David Ramsden: Getting the balance right - ensuring the Bank's balance sheet can support financial stability
Speech by Sir David Ramsden, Deputy Governor for Markets and Banking of the Bank of England, at the Official Monetary and Financial Institutions Forum, London, 9 December 2024.
The views expressed in this speech are those of the speaker and not the view of the BIS.
Good afternoon, thank you to OMFIF for the invitation to speak to you today, it's a pleasure to be here.
The end of the year is always a natural time for reflection. This time last year I gave a speech on banking resolution, looking back over a year influenced by the failures of Silicon Valley Bank and Credit Suisse. And a year before that I reflected on the significant shocks that had struck the UK economy in 2022.

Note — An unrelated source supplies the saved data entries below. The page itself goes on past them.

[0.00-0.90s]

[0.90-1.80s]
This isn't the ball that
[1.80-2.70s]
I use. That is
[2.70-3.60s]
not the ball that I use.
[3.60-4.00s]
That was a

So, at the end of 2024, I'd like to take stock again, surveying the landscape of the UK's financial system. And I will do so from my perspective as the Bank's Deputy Governor with executive responsibilities for our balance sheet operations and as a member of the Bank's Financial Policy Committee (FPC) and Prudential Regulation Committee (PRC). Approaching financial stability risks from that vantage point allows me to think through how we can get the balance right in terms of monitoring and acting on risks first at the firm level, then at the system-wide level, and then in both those pursuits considering how the Bank's balance sheet can be best put to use in maintaining financial stability.

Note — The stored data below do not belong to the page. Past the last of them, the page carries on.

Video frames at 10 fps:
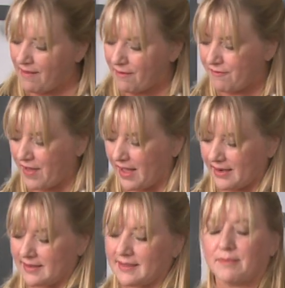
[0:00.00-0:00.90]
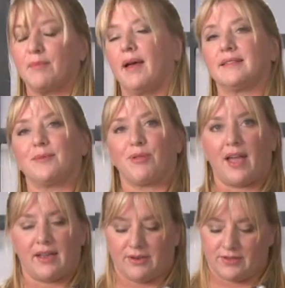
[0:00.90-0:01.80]
find my
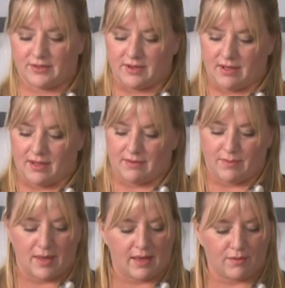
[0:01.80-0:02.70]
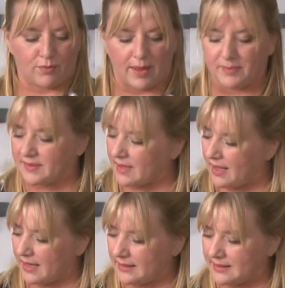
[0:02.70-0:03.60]
suppliers on my
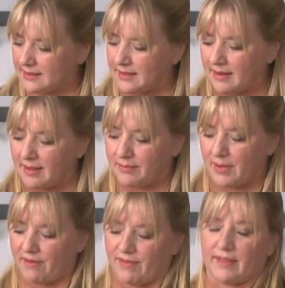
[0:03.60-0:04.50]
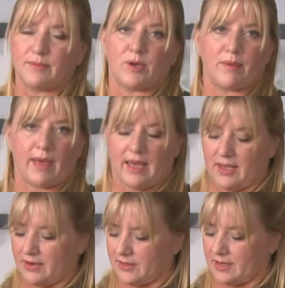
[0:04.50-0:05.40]
website and on my Facebook
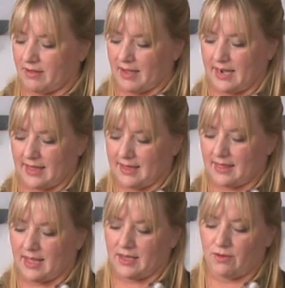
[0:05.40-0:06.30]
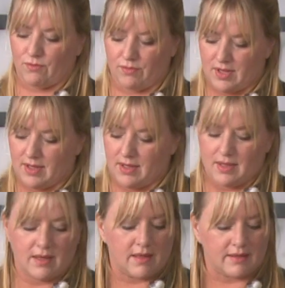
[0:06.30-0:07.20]
page. So anything that you
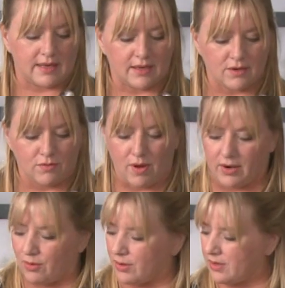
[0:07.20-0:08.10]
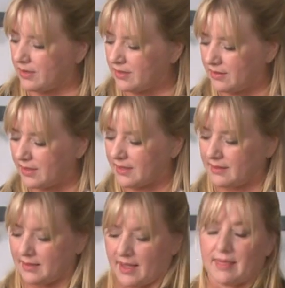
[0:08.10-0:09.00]
think you want to order, you
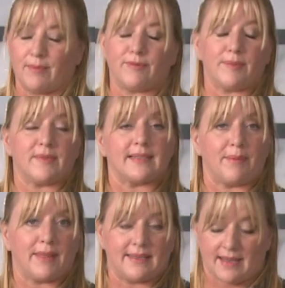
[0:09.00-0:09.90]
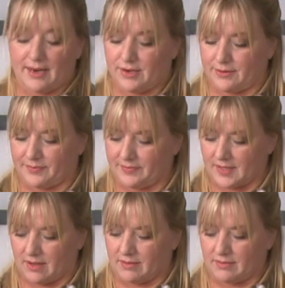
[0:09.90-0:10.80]
can get them from the same place I do.
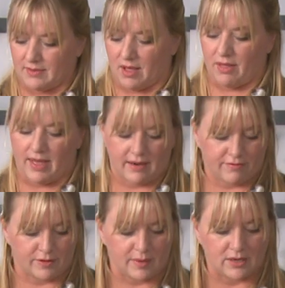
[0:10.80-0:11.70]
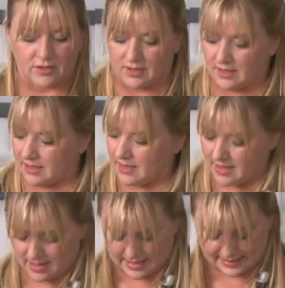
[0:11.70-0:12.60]
So all that information
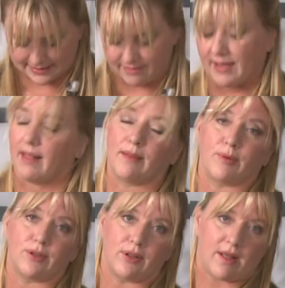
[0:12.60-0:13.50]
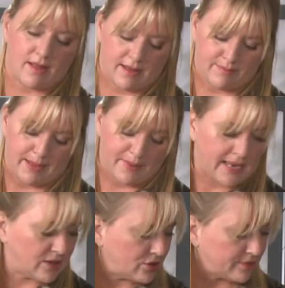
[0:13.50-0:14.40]
is available on my
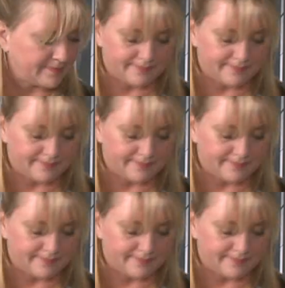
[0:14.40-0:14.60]
page.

We should pause on that final point for a moment though. What do we mean by 'maintaining financial stability'?
As my colleague, Sarah Breeden, set out in September financial stability is a concept that can be hard to pin down. In its simplest form we can describe it as the absence of instability, but more fully it means the financial system provides vital services to households and businesses reliably in all states of the world, even when shocks hit, which, in turn, lay the foundations for sustainable growth.